Work request: From the records below, output exactly the lines starting at the line with "Silent video, 20 frames per second." and ending at the line with "Word for word: It's", both of them included, but no pictures.

Data supplied:
---*---
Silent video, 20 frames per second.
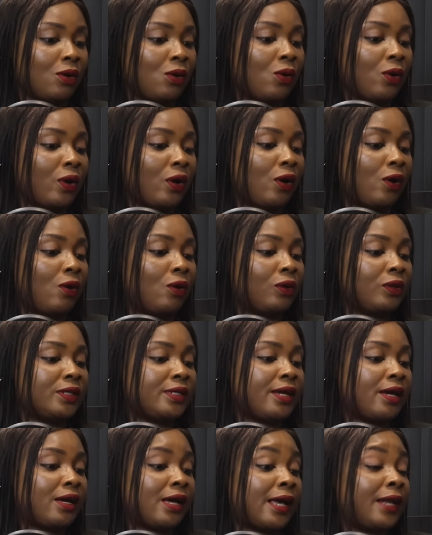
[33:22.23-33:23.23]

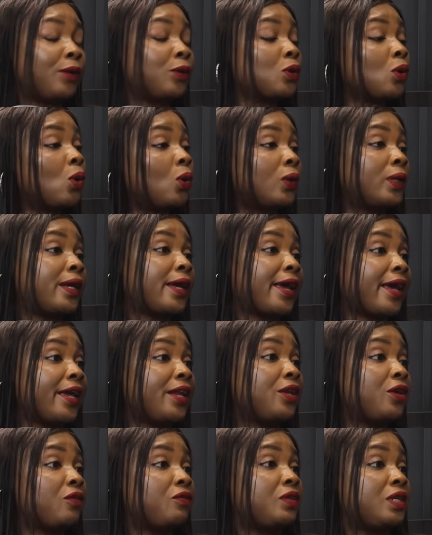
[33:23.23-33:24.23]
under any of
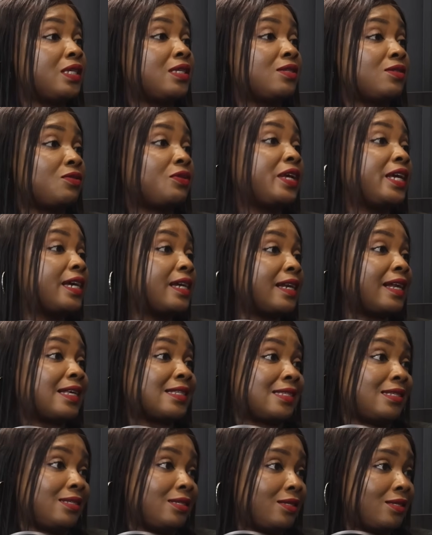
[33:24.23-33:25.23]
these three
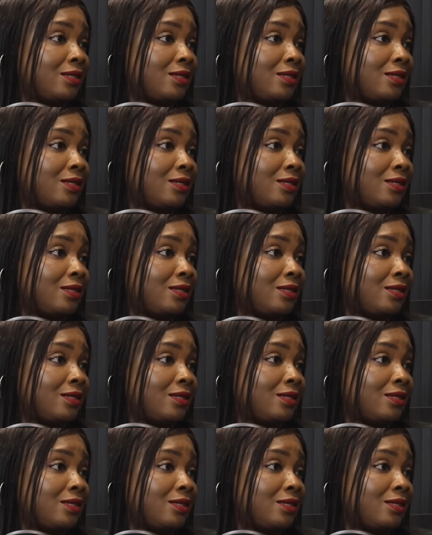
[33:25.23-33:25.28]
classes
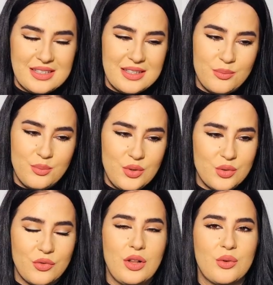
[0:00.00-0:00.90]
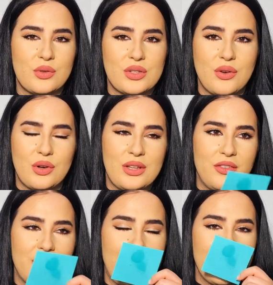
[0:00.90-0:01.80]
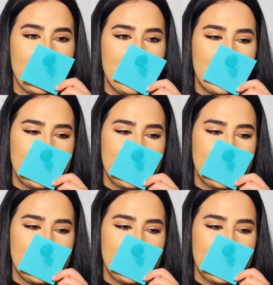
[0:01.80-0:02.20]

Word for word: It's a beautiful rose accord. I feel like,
---*---
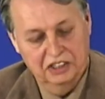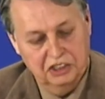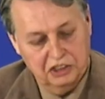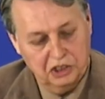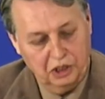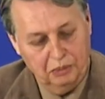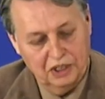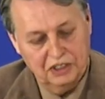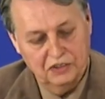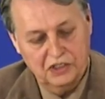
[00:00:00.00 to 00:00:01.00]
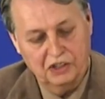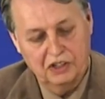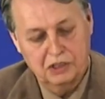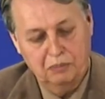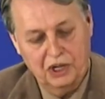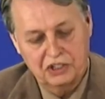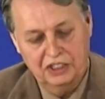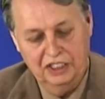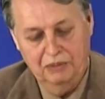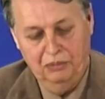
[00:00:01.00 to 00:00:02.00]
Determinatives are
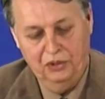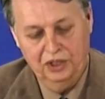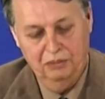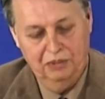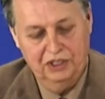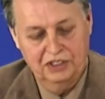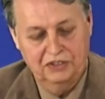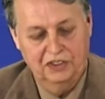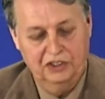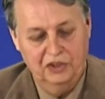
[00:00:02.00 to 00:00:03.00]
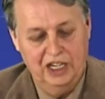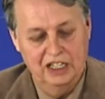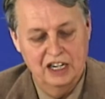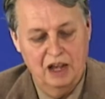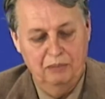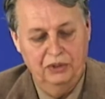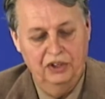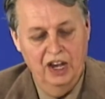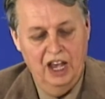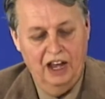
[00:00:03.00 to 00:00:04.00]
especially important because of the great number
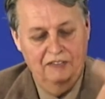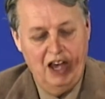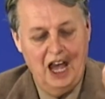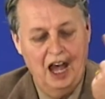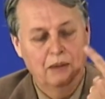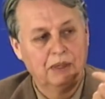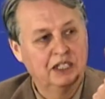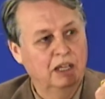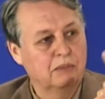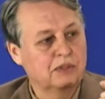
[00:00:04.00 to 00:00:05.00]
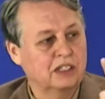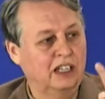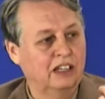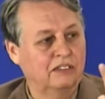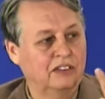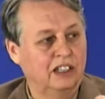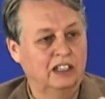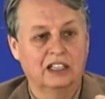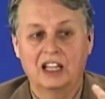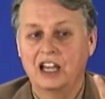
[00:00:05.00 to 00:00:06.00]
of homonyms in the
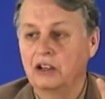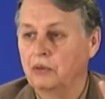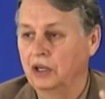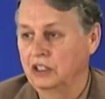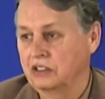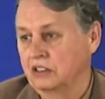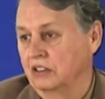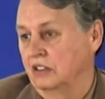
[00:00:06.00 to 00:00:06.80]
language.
---*---
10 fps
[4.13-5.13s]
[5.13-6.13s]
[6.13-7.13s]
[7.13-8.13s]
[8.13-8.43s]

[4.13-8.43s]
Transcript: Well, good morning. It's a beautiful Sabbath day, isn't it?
---*---
Answer below:
Silent video, 20 frames per second.
[33:22.23-33:23.23]

[33:23.23-33:24.23]
under any of
[33:24.23-33:25.23]
these three
[33:25.23-33:25.28]
classes
[0:00.00-0:00.90]
[0:00.90-0:01.80]
[0:01.80-0:02.20]

Word for word: It's a beautiful rose accord. I feel like,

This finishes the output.